While biodiversity impact remains difficult to assess, more complete data can help, said Zoe Balmforth, co-founder of biodiversity-data startup Pivotal. The company uses methods including detailed drone surveys to help clients gauge their impact on the environment.

“Imagine you’re a big brand with a really big agricultural supply chain,” said Balmforth, a former ecologist. “Let’s say you have a target that 50% of your supply chain will be under regenerative agriculture by 2030…. You have no way of knowing currently whether those regenerative agricultural actions have any benefit for biodiversity.”

Pivotal aims to provide a platform that accurately tells a company whether their actions across different sites are helping or hurting biodiversity, said fellow co-founder Cameron Frayling.

“There is actually an incredible lack of coherent biodiversity data,” Frayling added.

The Kunming-Montreal Global Biodiversity Framework was agreed at last year’s U.N.-backed COP15 biodiversity conference in Montreal, Canada. Nearly 200 countries signed the landmark agreement.

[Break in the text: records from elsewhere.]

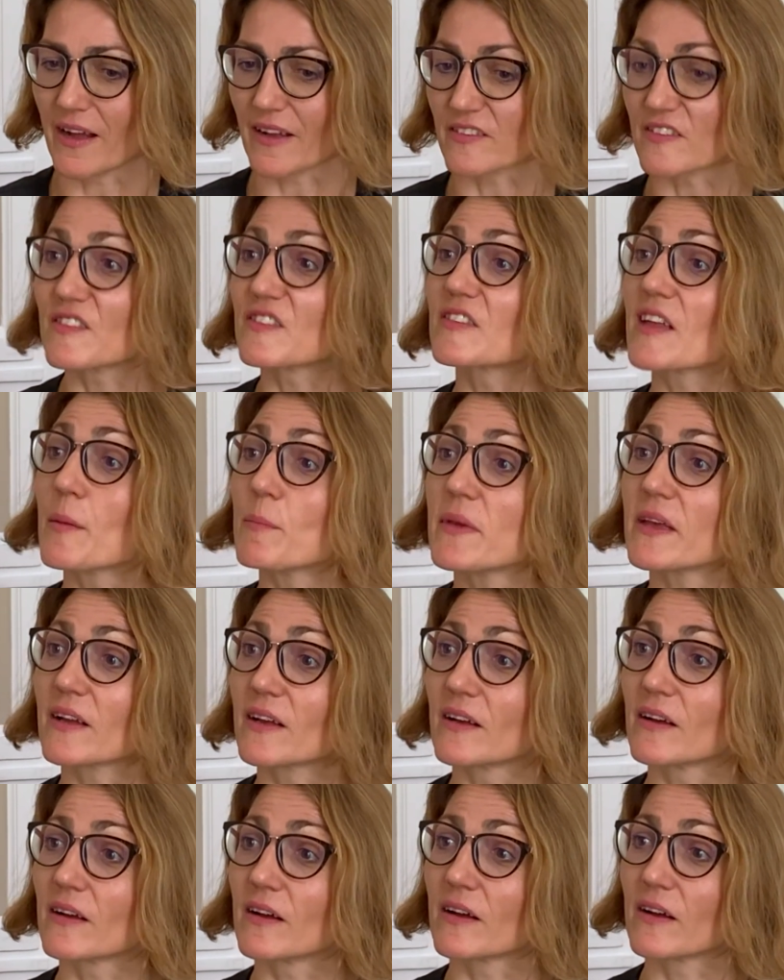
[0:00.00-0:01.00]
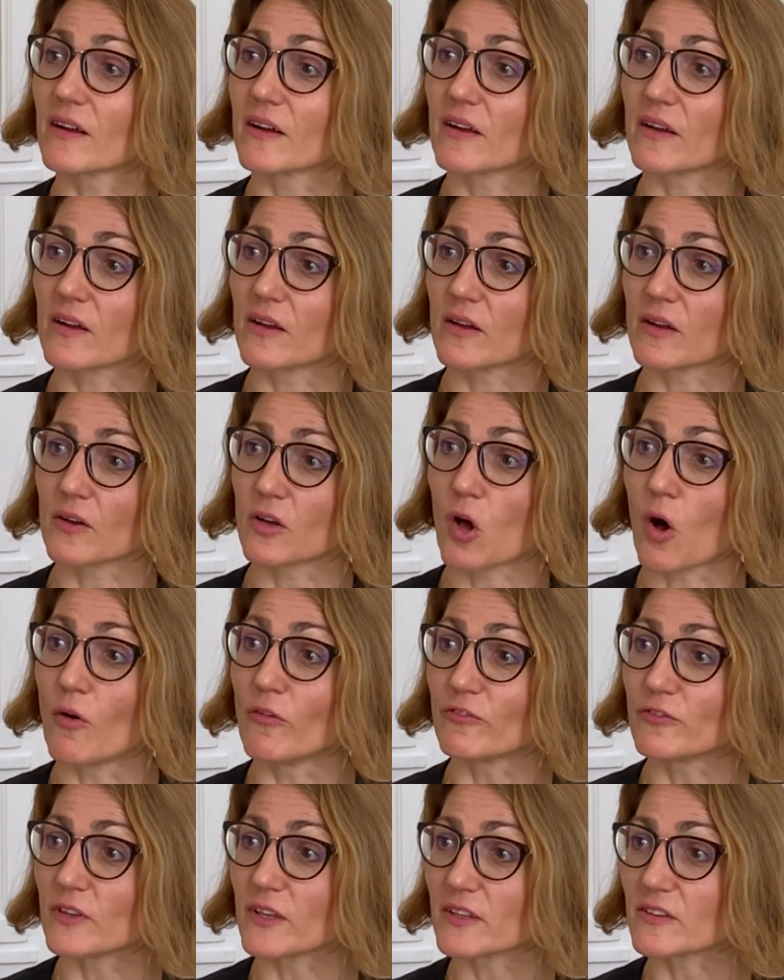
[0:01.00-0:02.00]
systemic
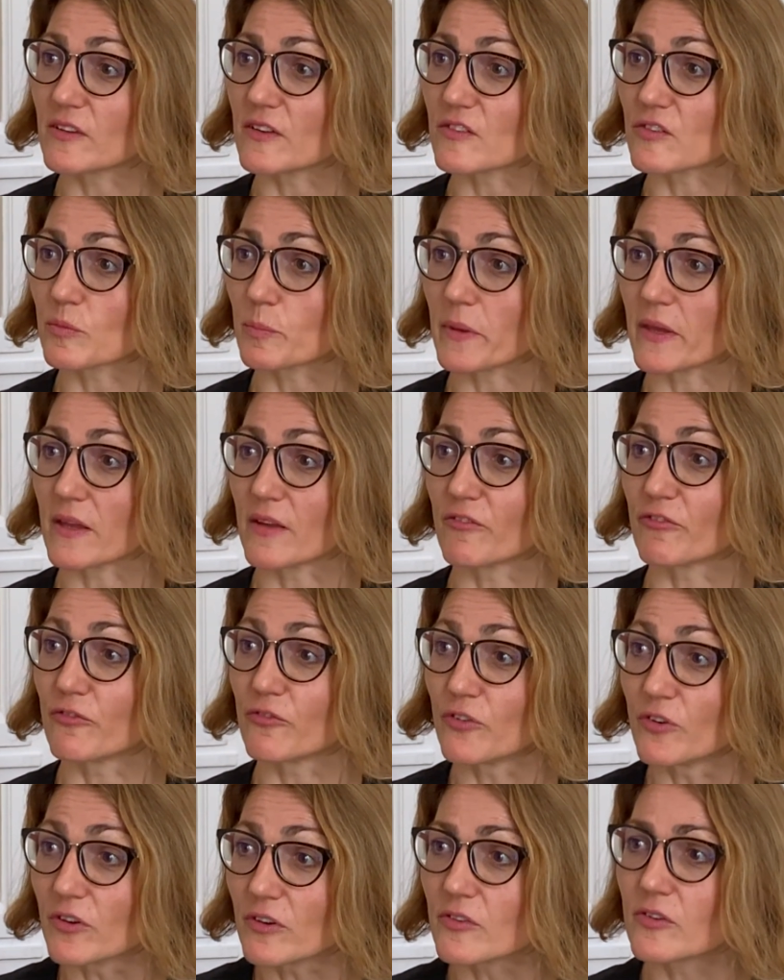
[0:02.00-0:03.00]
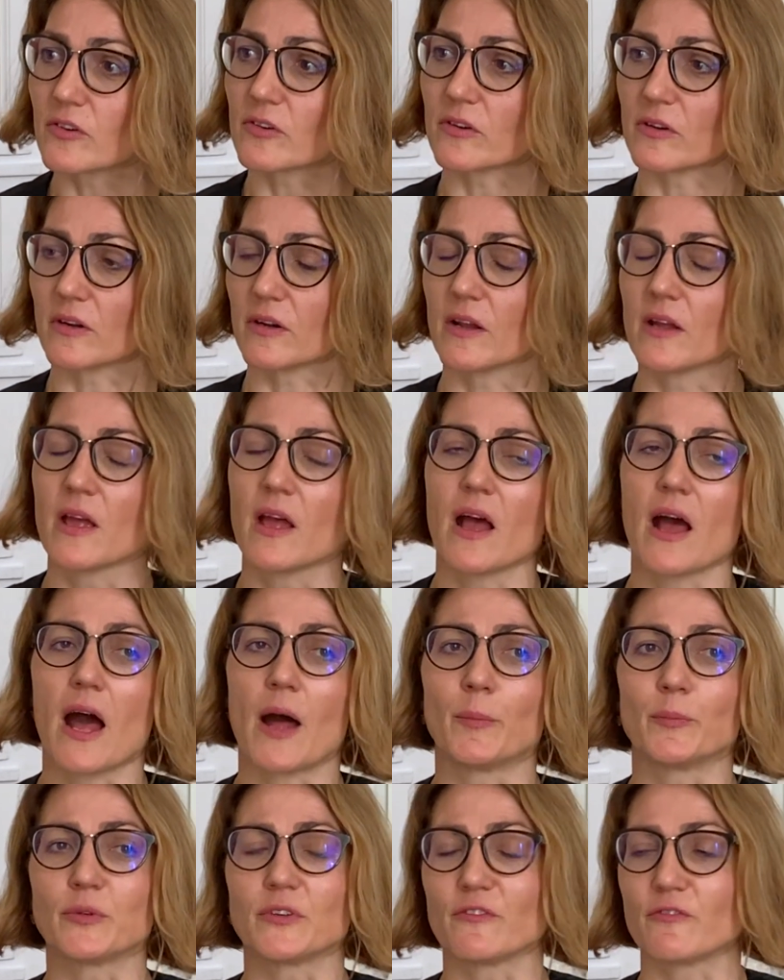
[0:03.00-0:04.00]
conflict is being further
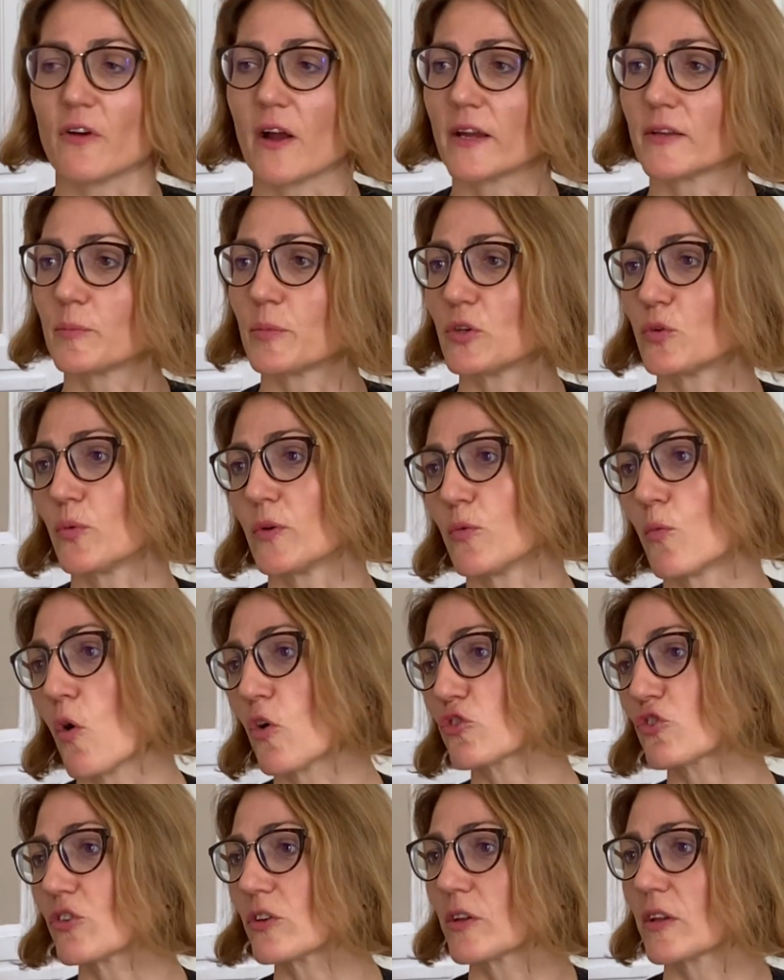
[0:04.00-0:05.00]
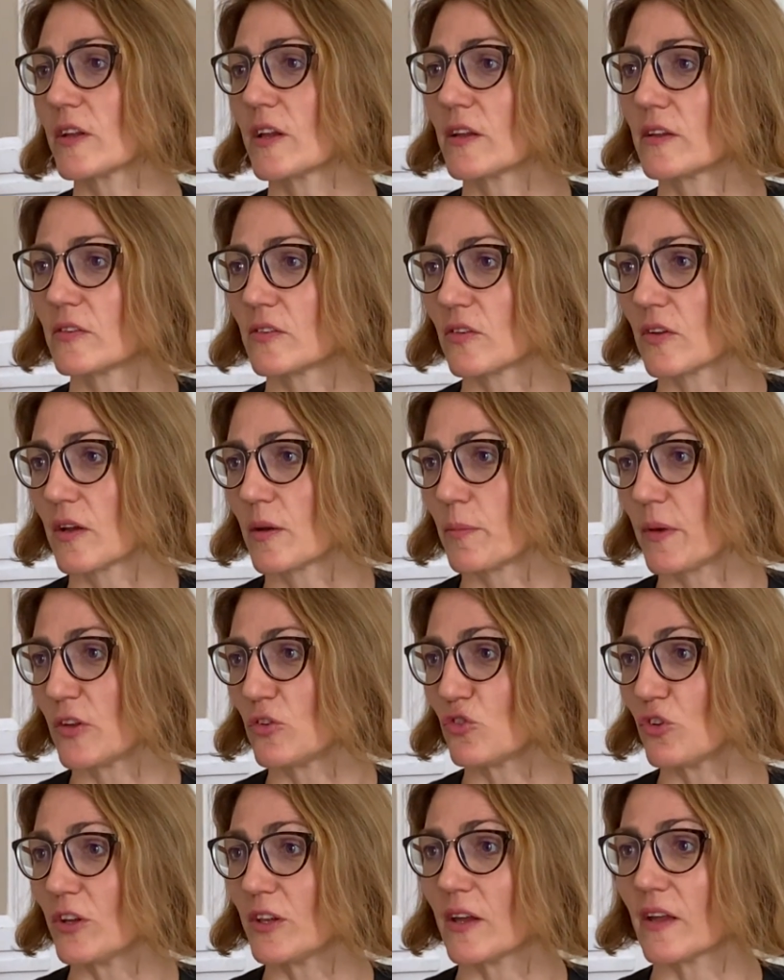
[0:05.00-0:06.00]
amplified between Washington and
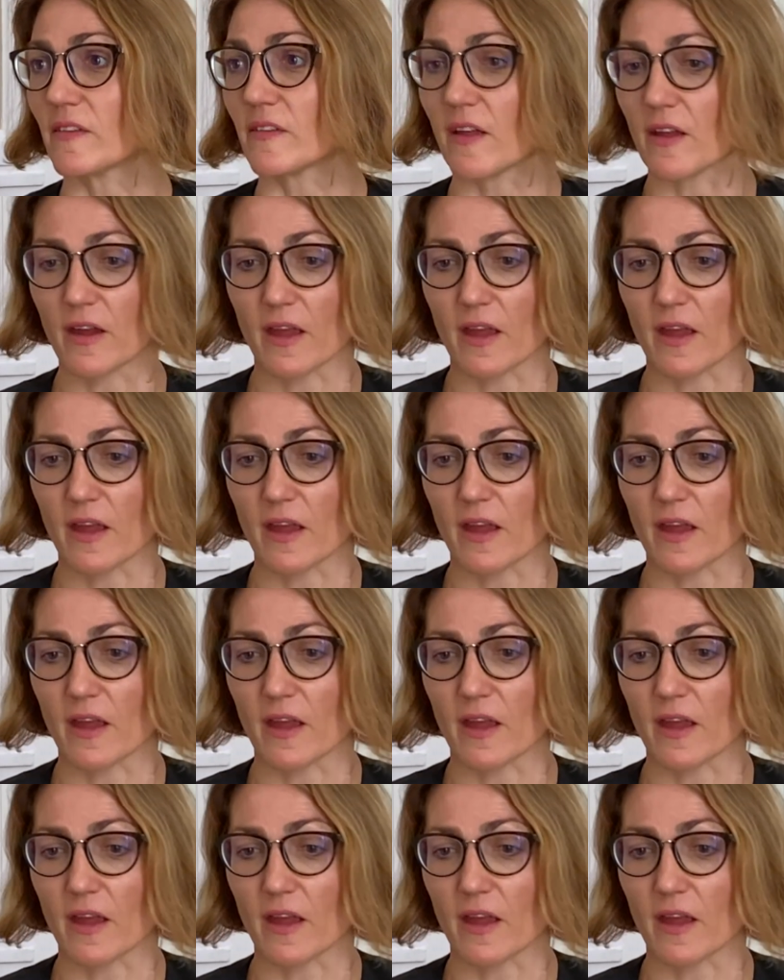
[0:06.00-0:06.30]
Beijing, and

Photo: JULIAN HABER/U.N. BIODIVERSITY/via REUTERS

Governments between now and 2030 will introduce laws and policy measures requiring large companies and banks to disclose and reduce the damage done to ecosystems from their operations, supply chains and portfolios, according to agreements reached by countries at the United Nations’ COP15 conference on biodiversity, held in Montreal in December.

And companies will soon have a final framework on which to base their voluntary biodiversity reporting. The U.N.-backed Taskforce on Nature-Related Financial Disclosure, which aims to help businesses assess and report natural risk, is expected to publish its final version in September.

In the coming months, meanwhile, more than a dozen large firms including pharma company GSK and Gucci owner Kering will submit information on how they use water and land, with a view to establishing a set of targets that will attest to the quality of companies’ nature plans. 

Many companies welcome the even playing field that mandatory reporting would entail. 

“Regulation is helping bring clarity on how to report on the quality of data and the robustness of the data,” PMI’s Motles said.

“When you don’t have standards, when you don’t have frameworks, then it becomes a little bit of a mood exercise.”